True cost of luncheon may be on election day (column)
London Community News
Unlike the Canadian system of guilty or not guilty, the Scottish Criminal Code offers a third choice: Not proven, as in “we have our suspicions, but the prosecution hasn’t convinced us.”
In rendering judgment on the case of the Harmony Six, Ontario ombudsman Andre Marin also conjures another option: Not smart.
Mr. Marin’s task was to decide whether a luncheon the mayor and five councillors had last Feb. 21 at the Harmony Grand Buffet just a couple of hours before the final budget vote constituted an improper closed meeting.
As you’ve undoubtedly read or heard by now Mr. Marin concluded, no it wasn’t improper.
But, he wrote in a lucid and rather entertaining decision released on the cusp of the long weekend:
“At a minimum, the decision on the part of six members of council to meet publicly for lunch in a local restaurant just before a critical and controversial vote on the budget was ill-conceived. The attendees do not appear to have given any thought to public perception or the potential for questions to arise around the fairness of the subsequent committee and council meetings.”
Ever since the luncheon, most members of the Harmony Six — besides the mayor they included Denise Brown, Dale Henderson, Stephen Orser, Bud Polhill and Paul Van Meerbergen — have treated this whole affair as a joke. Mr. Marin repeats Councillor Orser’s famous quote at the time: “I’ll have din-din with whoever I want.”

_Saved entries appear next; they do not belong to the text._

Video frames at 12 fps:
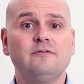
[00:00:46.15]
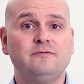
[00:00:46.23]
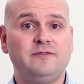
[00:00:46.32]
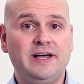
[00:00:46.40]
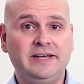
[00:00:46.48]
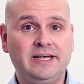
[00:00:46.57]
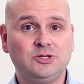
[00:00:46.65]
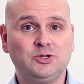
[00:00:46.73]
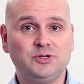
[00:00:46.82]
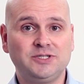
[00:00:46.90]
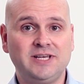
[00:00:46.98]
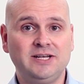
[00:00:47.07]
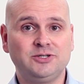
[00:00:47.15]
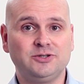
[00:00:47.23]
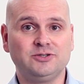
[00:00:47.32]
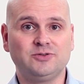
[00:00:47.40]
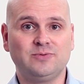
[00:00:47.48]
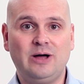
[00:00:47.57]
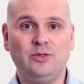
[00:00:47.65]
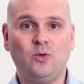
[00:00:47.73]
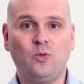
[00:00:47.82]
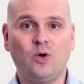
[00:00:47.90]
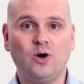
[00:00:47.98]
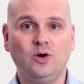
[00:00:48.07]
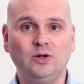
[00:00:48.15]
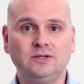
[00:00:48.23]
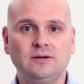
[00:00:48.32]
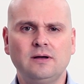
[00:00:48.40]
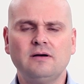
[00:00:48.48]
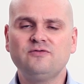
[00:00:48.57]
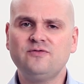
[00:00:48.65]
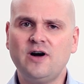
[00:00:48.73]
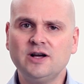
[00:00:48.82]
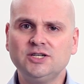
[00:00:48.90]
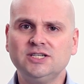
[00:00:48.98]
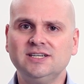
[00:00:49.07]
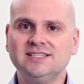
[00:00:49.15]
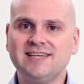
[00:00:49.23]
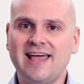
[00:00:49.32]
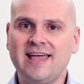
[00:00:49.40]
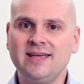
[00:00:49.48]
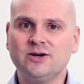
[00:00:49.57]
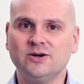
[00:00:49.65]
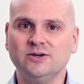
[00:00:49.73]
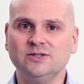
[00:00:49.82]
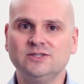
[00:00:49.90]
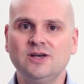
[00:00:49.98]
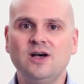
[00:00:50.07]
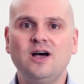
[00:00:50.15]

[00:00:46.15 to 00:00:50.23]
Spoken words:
Financial centers around the world function as anchors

And, adds Mr. Marin, they “further inflamed the situation by labelling critics as politically motivated ‘sore losers’.” The six were even critical of the investigation by the ombudsman’s office itself, which Councillor Henderson at one point likened to a “police state.”
Let’s be clear: This was never about who was having din-din with whom. This was about the conduct of public officials who have taken a vow to uphold rules that pertain to their position. And one of them, very clearly, relates to when and how elected officials are to meet and to conduct themselves when they do.
Mr. Marin’s investigation concludes there was no discussion at the one-hour luncheon, during which the participants apparently came and left at different times, about the budget or how each would vote.
It should be stated, however, his sources for that conclusion are the six council members themselves. There were no corroborating witnesses.
Two hours after lunch, city council began a long and final deliberation on the 2012 budget, a key provision of which passed 8-7. The budget itself was approved 9-6. In both cases all six din-diners voted in favour. That included Councillor Henderson who had, according to media reports, expressed serious reservations just days previous.
“The controversy generated in this case demonstrates the need for members of council to be mindful of the fact that while in public office their conduct is subject to public scrutiny,” Mr. Marin wrote.
Whether the Harmony Six get this remains to be seen. So far there’s been no suggestion any of them agree with Mr. Marin’s finding that what they did on Feb. 21 was dumb — and maybe worse, deliberately stupid.
A sizeable cross-section of the public, however, clearly does get it — and the cheque for this little nose-thumbing luncheon might arrive at the ballot box in 2014.